Le 22 février de l'année dernière, la Conseillère d'Etat PLR Nathalie Fontanet poussait dans la "Tribune de Genève" un coup de gueule contre les deux initiative de gauche visant à une imposition plus forte des hauts revenus et fortunes : "la gauche instaure un climat de défiance" à l'égard de "contribuables qui assurent la majeure partie des revenus de l'Etat (...) créent de l'emploi, font marcher l'économie locale et se montrent souvent généreux par leur soutien à de nombreux projets dans le canton". En s'attaquant à eux, la gauche "porte préjudice à la cohésion et à la prospérité " et "à l'activité entrepreneuriale dans notre canton". Et risque de "précipiter le départ" de ses "principaux contribuables". La fin des haricots, quoi... Six mois plus tard, catastrophe : le Conseil d'Etat (dont Nathalie Fontanet est toujours membre, chargée des Finances, mais qui a entretemps basculé à gauche avec l'élection de la Verte Fabienne Fischer) soutient une hausse (temporaire, certes) de l'impôt sur la fortune. Du coup, à droite, on s'alarme et on créée un machin, "la Fondation pour l'attractivité du canton de Genève" (FLAG), où on retrouve les dirigeants de Rolex, de Firmenich (qui va déplacer son siège en Argovie), de Pictet (entre autres), et l'inévitable Vincent Subilia (directeur général de la Chambre de commerce, d'industrie, des services et des prédictions apocalyptiques), qui dénonce l'instauration à Genève, par la gauche, d'un "climat anti-riches". Pure calomnie : les riches, on les aime, à gauche. Comme le berger aime les moutons qu'il va tondre et le vacher les vaches qu'il va traire.

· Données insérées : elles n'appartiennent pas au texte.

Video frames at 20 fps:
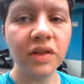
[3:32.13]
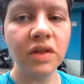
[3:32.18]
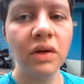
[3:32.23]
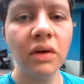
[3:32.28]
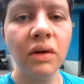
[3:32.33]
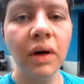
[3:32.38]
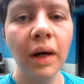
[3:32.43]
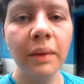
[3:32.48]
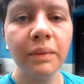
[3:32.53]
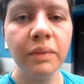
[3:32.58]

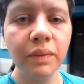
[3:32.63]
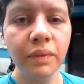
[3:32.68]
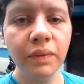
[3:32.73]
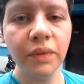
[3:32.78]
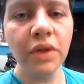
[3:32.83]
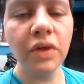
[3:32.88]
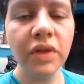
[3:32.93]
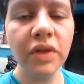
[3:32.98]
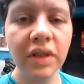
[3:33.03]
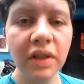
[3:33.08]
so I'm
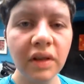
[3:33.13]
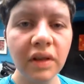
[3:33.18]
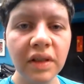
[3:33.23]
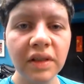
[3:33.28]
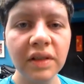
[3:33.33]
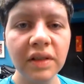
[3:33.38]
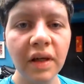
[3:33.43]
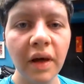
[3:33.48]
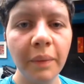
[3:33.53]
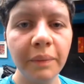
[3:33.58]
using
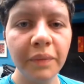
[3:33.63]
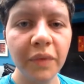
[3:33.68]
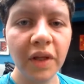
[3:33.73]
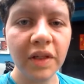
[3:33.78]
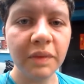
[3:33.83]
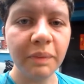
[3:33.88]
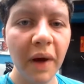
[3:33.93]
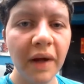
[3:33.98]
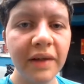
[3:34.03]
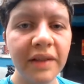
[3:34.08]
this
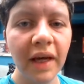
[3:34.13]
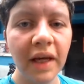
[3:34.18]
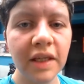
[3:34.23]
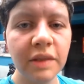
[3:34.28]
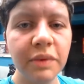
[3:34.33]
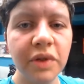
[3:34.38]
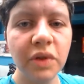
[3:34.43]
this podcast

Et ça tombe bien : à Genève, la masse des fortunes de plus de trois millions  a triplé en sept ans (2011-2018) pour atteindre 69 milliards de francs, possédés par moins d'un pourcent de la population genevoise, et l'impôt actuel sur la fortune a rapporté, sans augmentation de son taux, 68 % de plus en 2022 qu'en 2021, ce qui confirme que le patrimoine des contribuables fortunés (ceux qui sont concernés par l'initiative dont le principe a été approuvé par le Conseil d'Etat) s'est accru. Ils ne sont d'ailleurs pas particulièrement étranglés par le fisc (et ne le seraient toujours pas si les initiatives de gauche passaient) : pour une fortune de cinq millions, on n'est taxé à Genève que d'environ 43'000 francs. Moins de 1 %. Pas de quoi hurler au racket. 

Les riches sont devenus plus riches, les pauvres et les précaires plus nombreux. Et on ne cesse d'entendre cette antienne : un quart (22 %, plus précisément) des contribuables genevois ne payeraient pas d'impôt. Foutaise (si ceux qui nous la chantent sont sincères) ou mensonge (s'ils sont assez compétents pour savoir que ce qu'ils serinent est une contre-vérité) : à Genève comme partout ailleurs en Suisse, tout le monde paie l'impôt. Et quand on dit tout le monde, c'est vraiment tout le monde, du nouveau-né prématuré en couveuse à l'agonisant en soins palliatifs : cet impôt que tout le monde paie, et qui est celui qui rapporte le plus, est aussi le plus injuste, parce qu'il pèse d'autant plus lourd que le revenu du contribuable est bas. Parce que c'est un impôt proportionnel, à taux fixe -le même taux pour le sdf et le milliardaire. Cet impôt, c'est la TVA. Et ceux qui ne paient pas d'impôt sur le revenu parce que leur revenu est trop bas, ni d'impôt sur la fortune parce qu'ils n'ont pas de fortune (70 % des contribuables n'ont pas de fortune ou une fortune insuffisante pour être imposée), ceux-là le paient, cet impôt.

Et c'est ainsi que notre système fiscal a fini par réaliser le projet pataphysique d'Alphonse Allais : faire payer les pauvre, puisqu'ils sont plus nombreux que les riches.